Iron Claw, sur la corde raide

 


Cela paraît difficilement compréhensible vu d’ici mais, aux Etats-Unis, le catch est une réelle religion, avec ses déclinaisons dans chaque État, ses fanatiques et ses personnages haut en couleurs. Dans cet Église-là aussi, quelques grandes familles se passent le flambeau du pouvoir de génération en génération, comme chez les Von Erich ; le patriarche et ses quatre fils montèrent tous sur le ring dans les années 1960 à 1980, avant qu’une série de tragédies ne vienne briser ce clan.

De cette histoire vraie – bien connue des mordus de lutte mais inconnue pour à peu près tous les autres –, le réalisateur Sean Durkin, figure montante du cinéma indépendant américain, a livré un film étonnant, qui repart des lieux communs à tout film de sport, pour mieux les retourner et les dépoussiérer. Tout d’abord en révélant pour de bon le vilain petit secret du catch : oui, ceux qui s’opposent sur le ring se mettent d’accord sur les prises et les attaques avant le match. Oui, celui qui gagne est avant tout celui que les promoteurs d’un combat auront envie de mettre en tête d’affiche. Oui, c’est du chiqué, du vent – une discipline in fine plus près de l’opéra-bouffe que de la boxe anglaise… Pourtant, même dévoilé ainsi, le catch en devient à peine moins cinégénique ; ainsi, il ne s’agit plus de s’imposer à la force de ses poings mais d’avoir une histoire à raconter et d’y croire dur comme fer, de jouer avec les attentes du public et des chaînes de télé. De se vendre, dans une démarche plus proche du marketing que du sport.

Autre trope que le cinéaste pervertit : l’idée du sport comme vocation, comme appel irrésistible auquel l’athlète devra son salut. On connaît au moins depuis Rocky le sport comme moyen d’émancipation, d’ascenseur social, du néant vers le firmament.
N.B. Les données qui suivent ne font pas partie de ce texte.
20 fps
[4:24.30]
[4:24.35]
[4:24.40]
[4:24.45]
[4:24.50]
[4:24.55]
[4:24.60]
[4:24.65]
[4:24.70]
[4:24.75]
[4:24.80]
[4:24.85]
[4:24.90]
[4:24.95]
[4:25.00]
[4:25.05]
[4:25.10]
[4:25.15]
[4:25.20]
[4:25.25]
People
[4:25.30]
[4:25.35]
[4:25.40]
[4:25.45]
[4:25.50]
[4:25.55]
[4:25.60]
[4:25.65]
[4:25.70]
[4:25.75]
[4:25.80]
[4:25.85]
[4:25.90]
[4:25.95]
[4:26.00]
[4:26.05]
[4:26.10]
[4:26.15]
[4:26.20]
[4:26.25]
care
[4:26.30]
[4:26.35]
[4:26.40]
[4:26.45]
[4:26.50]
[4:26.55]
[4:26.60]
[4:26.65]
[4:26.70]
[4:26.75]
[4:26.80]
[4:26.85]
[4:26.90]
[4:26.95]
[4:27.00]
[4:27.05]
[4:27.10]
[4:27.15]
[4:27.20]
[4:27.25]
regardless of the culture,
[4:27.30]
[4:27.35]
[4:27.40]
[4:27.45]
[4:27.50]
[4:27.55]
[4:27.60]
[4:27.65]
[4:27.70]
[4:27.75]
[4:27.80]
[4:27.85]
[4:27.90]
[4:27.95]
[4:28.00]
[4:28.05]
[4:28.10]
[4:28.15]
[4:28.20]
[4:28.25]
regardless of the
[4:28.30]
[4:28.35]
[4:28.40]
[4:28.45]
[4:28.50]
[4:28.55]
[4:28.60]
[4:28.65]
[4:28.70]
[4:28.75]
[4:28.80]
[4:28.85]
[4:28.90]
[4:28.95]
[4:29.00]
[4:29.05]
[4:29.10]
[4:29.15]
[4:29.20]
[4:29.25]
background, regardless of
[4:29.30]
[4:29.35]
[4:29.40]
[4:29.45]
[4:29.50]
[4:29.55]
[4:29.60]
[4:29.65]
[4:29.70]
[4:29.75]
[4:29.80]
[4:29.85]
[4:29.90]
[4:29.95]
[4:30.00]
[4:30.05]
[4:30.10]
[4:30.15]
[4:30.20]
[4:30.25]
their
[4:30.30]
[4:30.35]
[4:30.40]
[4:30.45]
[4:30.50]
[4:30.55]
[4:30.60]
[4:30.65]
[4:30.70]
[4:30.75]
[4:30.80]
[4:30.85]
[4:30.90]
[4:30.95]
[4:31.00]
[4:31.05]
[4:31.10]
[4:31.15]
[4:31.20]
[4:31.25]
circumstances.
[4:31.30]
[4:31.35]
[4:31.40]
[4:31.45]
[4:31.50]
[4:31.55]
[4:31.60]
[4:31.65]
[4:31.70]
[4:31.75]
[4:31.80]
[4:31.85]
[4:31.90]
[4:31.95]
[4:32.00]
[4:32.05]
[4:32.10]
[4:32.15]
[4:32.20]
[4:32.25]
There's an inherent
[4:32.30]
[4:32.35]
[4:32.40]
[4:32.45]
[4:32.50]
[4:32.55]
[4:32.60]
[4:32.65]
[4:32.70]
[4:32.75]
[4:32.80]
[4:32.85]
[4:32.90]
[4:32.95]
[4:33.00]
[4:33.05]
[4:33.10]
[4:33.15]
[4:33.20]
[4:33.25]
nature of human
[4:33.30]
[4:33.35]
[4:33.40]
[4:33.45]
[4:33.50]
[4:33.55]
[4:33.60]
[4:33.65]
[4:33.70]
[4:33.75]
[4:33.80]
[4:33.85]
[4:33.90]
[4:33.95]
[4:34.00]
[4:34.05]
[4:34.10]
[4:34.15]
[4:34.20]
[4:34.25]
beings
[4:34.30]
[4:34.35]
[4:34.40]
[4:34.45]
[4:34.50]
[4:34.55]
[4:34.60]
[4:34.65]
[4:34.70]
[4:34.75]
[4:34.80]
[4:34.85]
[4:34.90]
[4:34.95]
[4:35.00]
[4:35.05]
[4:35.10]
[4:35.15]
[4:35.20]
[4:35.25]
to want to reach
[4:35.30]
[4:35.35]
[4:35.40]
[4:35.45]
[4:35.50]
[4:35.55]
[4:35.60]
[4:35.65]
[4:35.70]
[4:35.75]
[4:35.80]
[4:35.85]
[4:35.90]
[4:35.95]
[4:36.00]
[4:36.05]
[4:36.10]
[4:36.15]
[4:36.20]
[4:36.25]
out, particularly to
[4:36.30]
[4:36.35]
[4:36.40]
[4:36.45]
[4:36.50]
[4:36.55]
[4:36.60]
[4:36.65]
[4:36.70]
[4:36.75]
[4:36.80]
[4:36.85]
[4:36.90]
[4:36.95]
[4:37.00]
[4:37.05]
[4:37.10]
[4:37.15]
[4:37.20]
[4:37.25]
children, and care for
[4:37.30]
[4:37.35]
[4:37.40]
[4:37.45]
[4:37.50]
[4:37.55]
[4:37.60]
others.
Dans Iron Claw, c’est presque l’inverse : le géniteur, Fritz, est devenu catcheur après avoir échoué à percer dans le football (américain) et il forcera ses fils à monter sur le ring à leur tour, quand bien même ceux-ci étaient bien engagés dans d’autres voies (le lancer de disques pour le cadet) ou ne rêvaient qu’à des disciplines plus lyriques (la musique pour le benjamin). Cette idée de la discipline sport comme poids mort familial, comme trou noir qui absorbe tout sur son passage, tranche résolument dans un genre cinématographique où les discours volontaristes façon et la méthode Coué font généralement la loi.

De fait, Iron Claw est sans doute le film de sport qui incarne mieux que tout autre notre époque, où le « storytelling » et les « éléments de langage » ont remplacé les grands récits politiques et religieux, où l’on est convié à tout déconstruire, la « masculinité toxique » en tête. Une tragédie américaine où des bonshommes bâtis comme des Musclor se cachent pour verser quelques larmes parce que, soi-disant, « les vrais mecs ne pleurent pas » – voir ce plan, l’un des derniers et des plus bouleversants où Kerry Von Erich (Zac Efron, sans aucun doute dans son plus beau rôle) se rend compte, le cœur brisé et le visage tuméfié, « n’être plus le frère de personne. » Que l’on saute du haut de la troisième corde ou de partout ailleurs, l’important n’est pas la chute : c’est l’atterrissage. 

Iron Claw (The Iron Claw), Sean Durkin,  2023. Avec : Zac Efron, Jeremy Allen White, Harris Dickinson, Holt McCallany,  Lily James.